Umar Farouk Abdulmutallab's failed attempt to explode a bomb on a Northwest Airlines flight on Christmas Day has certainly aroused the demand that the political leaders "do something" to reassure passengers over their safety. But it has also sharpened the debate between those who argue that prevention is best served by more and better scanning equipment at the airports and those who feel that picking up potential bombers is better served by more sophisticated "profiling" of suspects rather than blanket surveillance measures.

The British Prime Minister has responded to the clamour for greater safety measures by announcing that he intends every British airport to be full equipped with body scanners as soon as practicably possible. The United States has reacted more directly and immediately by instituting a list of 14 nations, including Nigeria, Yemen, Sudan, Iran and Syria, whose citizens can now expect to be subjected to fuller searches at American airports.

There are many who would agree with that approach here, despite the fears – well-founded from the experience of police stop-and-search – that picking on particular groups in this way would lead to racial profiling and greatly exacerbate tensions within the community whose support society needs if it is ever to get on top of home intelligence. In the end, it is the racial argument that has seemed to sway the Government into the kind of generalised surveillance that includes everybody rather than pick on the few.

That may be politically adroit, but it has its limitations. Airport body scanners are intrusive and slow and they are unreliable when it comes to picking up the kinds of liquids and plastics used not only by Abdulmutallab but also the planners of the 2006 airliner liquid bomb plot, or indeed the July bombings in London in 2005.

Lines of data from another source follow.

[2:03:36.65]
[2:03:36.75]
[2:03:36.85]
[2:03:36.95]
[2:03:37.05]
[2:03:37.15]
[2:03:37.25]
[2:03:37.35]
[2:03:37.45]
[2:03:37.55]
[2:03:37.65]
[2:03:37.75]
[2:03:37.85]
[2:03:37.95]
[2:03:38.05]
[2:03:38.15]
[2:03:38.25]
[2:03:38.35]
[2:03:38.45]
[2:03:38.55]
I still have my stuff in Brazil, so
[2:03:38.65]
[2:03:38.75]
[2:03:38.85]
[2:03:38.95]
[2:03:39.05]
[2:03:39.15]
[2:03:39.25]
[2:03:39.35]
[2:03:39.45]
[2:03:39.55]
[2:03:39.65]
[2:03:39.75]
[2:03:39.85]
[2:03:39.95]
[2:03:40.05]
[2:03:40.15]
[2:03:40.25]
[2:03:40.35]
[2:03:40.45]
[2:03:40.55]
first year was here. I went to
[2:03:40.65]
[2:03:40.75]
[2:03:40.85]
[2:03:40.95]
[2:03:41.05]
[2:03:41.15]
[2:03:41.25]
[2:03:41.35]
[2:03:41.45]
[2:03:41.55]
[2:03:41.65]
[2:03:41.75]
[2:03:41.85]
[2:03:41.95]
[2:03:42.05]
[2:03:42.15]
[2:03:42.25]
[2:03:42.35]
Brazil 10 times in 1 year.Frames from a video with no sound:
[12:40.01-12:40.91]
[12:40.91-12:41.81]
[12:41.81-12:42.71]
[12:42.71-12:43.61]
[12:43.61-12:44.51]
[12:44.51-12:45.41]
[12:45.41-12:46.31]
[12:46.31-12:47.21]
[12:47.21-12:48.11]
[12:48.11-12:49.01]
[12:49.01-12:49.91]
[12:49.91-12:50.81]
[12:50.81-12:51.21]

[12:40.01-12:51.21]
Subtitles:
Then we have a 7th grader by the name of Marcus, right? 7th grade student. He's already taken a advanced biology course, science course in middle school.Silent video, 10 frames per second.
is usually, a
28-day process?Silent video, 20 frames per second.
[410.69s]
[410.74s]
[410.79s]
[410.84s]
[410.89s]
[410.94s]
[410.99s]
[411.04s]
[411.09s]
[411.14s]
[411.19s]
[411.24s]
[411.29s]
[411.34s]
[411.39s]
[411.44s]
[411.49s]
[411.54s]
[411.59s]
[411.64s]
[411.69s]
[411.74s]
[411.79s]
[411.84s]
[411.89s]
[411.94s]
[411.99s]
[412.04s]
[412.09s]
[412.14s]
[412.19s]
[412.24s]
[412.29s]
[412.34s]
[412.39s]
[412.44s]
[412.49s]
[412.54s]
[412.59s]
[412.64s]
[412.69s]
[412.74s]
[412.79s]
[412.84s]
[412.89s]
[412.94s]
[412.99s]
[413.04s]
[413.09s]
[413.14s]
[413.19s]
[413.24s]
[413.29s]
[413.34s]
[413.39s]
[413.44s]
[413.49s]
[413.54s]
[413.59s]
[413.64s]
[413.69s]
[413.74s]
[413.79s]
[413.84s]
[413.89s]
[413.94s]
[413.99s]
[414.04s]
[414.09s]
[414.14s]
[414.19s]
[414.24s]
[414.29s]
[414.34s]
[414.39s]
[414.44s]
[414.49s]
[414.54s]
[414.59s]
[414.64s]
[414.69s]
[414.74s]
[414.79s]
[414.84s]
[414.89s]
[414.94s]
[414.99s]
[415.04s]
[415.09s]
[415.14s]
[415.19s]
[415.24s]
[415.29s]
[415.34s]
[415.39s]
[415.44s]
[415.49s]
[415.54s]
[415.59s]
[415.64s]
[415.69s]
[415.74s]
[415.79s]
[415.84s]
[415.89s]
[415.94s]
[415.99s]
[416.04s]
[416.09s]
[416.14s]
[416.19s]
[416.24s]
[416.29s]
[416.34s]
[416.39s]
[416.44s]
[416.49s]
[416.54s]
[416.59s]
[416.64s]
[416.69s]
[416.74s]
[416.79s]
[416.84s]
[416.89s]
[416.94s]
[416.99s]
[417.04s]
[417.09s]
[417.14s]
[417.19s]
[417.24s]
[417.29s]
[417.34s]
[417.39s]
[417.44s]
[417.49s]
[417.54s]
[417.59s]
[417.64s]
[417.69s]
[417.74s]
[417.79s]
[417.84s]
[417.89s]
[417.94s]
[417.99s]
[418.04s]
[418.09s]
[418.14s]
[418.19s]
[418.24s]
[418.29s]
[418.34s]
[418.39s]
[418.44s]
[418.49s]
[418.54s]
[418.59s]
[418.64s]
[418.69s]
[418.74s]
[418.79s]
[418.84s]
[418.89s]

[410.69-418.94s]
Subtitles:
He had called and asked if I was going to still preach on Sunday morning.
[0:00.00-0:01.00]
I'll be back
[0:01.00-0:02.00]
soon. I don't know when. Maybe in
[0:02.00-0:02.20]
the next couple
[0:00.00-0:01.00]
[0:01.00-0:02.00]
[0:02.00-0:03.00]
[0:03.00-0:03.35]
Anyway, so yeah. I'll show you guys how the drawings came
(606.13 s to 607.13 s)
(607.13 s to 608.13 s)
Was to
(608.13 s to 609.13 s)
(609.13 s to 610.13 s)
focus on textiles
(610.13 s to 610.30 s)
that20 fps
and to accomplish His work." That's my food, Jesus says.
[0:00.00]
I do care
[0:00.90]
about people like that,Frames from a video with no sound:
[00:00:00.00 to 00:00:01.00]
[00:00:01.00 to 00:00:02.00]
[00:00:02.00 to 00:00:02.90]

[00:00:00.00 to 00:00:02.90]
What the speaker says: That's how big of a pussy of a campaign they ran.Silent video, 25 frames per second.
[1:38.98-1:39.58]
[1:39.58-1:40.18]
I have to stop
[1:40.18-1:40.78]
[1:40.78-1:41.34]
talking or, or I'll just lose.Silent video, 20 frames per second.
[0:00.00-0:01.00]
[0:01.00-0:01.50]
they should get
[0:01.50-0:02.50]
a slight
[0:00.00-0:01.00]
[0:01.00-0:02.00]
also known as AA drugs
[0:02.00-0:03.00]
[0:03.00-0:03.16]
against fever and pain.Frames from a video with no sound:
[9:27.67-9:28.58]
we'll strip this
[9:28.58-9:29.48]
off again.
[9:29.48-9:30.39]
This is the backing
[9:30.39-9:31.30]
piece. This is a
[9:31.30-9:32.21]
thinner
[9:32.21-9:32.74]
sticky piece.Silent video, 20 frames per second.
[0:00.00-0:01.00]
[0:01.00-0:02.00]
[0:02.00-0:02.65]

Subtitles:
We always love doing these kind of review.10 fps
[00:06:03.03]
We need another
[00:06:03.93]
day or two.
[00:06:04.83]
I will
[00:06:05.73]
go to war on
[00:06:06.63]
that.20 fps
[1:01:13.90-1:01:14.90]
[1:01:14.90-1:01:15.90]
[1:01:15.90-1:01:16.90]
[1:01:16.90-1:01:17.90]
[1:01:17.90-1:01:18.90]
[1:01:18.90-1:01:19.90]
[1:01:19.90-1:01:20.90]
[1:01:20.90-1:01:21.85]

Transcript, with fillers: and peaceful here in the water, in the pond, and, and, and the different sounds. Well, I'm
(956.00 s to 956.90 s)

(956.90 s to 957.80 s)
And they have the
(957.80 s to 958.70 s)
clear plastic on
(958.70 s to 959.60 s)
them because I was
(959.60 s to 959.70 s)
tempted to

What knee-jerk reaction must not be allowed to do, however, is to take attention way from the paramount importance of intelligence in terror prevention. None of the bombing outrages committed or attempted to date came entirely without some kind of warning on the intelligence radar. They could have been prevented if there had been better co-ordination of information both between security agencies both domestically and internationally. All the scanners and profiling in the world will not make up for that basic deficiency.